> **Task directions**: Copy exactly the lines of the records below, and only those lines, beginning with the line that contains "[0.00-1.00s]" and ending with the line that contains "Word for word: and".

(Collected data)
○ ○ ○ ○ ○ ○ ○

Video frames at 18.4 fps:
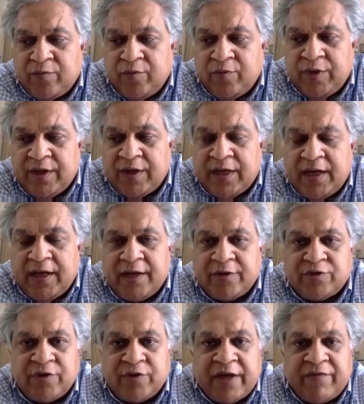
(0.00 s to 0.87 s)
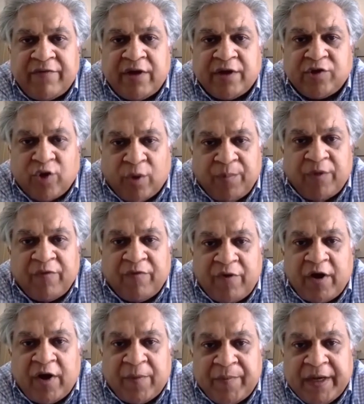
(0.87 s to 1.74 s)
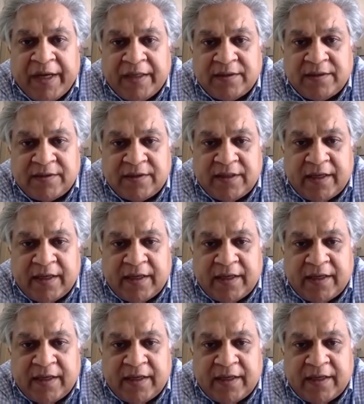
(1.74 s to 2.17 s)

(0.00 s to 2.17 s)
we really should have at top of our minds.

○ ○ ○ ○ ○ ○ ○

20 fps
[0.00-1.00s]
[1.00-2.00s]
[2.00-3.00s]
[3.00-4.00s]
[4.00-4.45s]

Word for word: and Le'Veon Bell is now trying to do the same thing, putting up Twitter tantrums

○ ○ ○ ○ ○ ○ ○

> **Response to the task**:
[0.00-1.00s]
[1.00-2.00s]
[2.00-3.00s]
[3.00-4.00s]
[4.00-4.45s]

Word for word: and Le'Veon Bell is now trying to do the same thing, putting up Twitter tantrums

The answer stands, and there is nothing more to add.